The Department of Education (DepEd) should ensure that students with disabilities will continue to receive access to therapies and other health care and rehabilitation services once classes opens on Aug. 24.
With few more days to go before classes officially reopen, Sen. Sherwin Gatchalian said DepEd should work closely with local government units (LGUs) in making sure that medical professionals can reach the homes of these students to provide support services while health and safety protocols against COVID-19 are strictly observed.
“Sa pagpapatuloy ng edukasyon para sa mga kabataang may kapansanan ngayong panahon ng pandemya, mahalagang patuloy natin silang mabigyan ng mga serbisyong pangkalusugan upang matugunan ang mga hamong kanilang kinakaharap at patuloy silang makalahok sa kanilang mga klase (While education continues even for students with disabilities at this time of a pandemic, it’s important that we can provide health services to them so they can face the challenges and they can participate in their respective classes),” Gatchalian said in a statement.

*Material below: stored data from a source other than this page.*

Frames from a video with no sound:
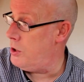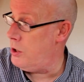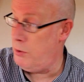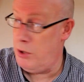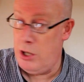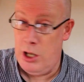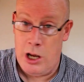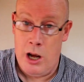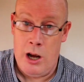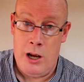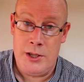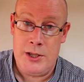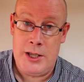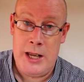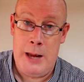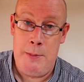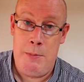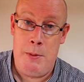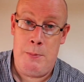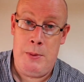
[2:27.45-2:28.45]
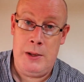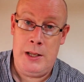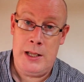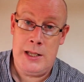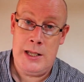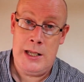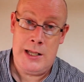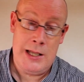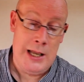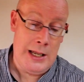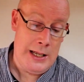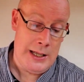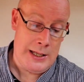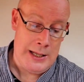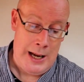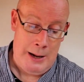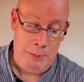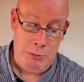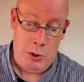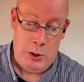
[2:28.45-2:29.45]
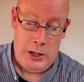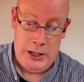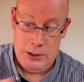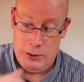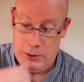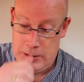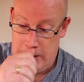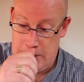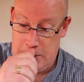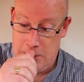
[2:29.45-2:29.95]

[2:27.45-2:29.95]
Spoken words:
to your car's capabilities. Like I say, I'm quite lucky.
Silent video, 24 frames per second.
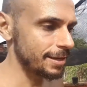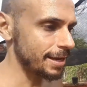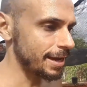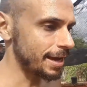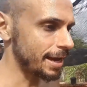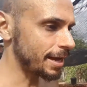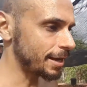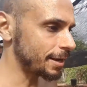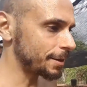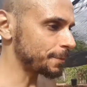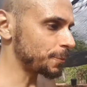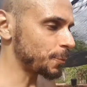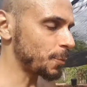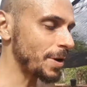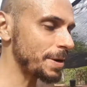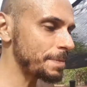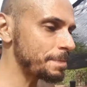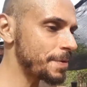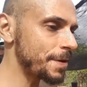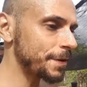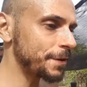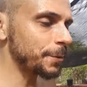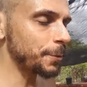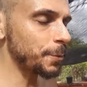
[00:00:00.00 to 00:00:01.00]
What
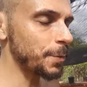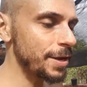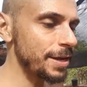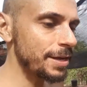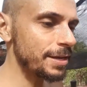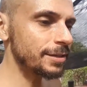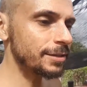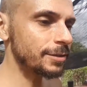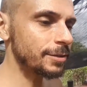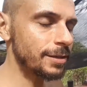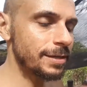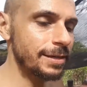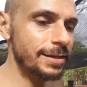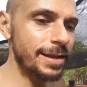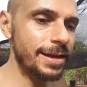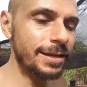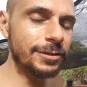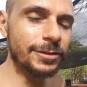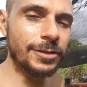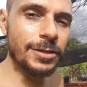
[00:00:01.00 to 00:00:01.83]
better way to connect to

The chairman of the Senate Committee on Basic Education, Arts, and Culture stressed a comprehensive mapping and action plan is needed so that allied medical professionals — including speech, physical and occupational therapists — can sustain these services to these students.
“Bringing these therapists and health care professionals to the homes of these learners is one way to deliver the much-needed therapies and support services. Health and safety protocols have to be strictly observed, however, to prevent further transmission of the virus,” he said.
The senator said the LGUs can be tapped to provide transportation for these medical professionals.
The lawmaker pointed out that the input of medical experts is essential in the formulation of an individualized education plan, “which identifies a learners’ academic goals in a year and how they can be achieved.”
In 2018, DepEd records show there were 231,631 students with disabilities enrolled in self-contained classes or those who were not part of regular classrooms. However, enrollment records for the upcoming school year show them dwindling to 51,375 as of July 15.
According to Save the Children’s “Rapid Survey on the Situation of Children with Disabilities in the Context of COVID-19,” 48 percent of its 4,066 participants said they couldn’t access education services due to the COVID-19 pandemic.
The report also said that loss of income and employment among the caregivers and parents of these children hampered access to clinics, health care, and rehabilitation services.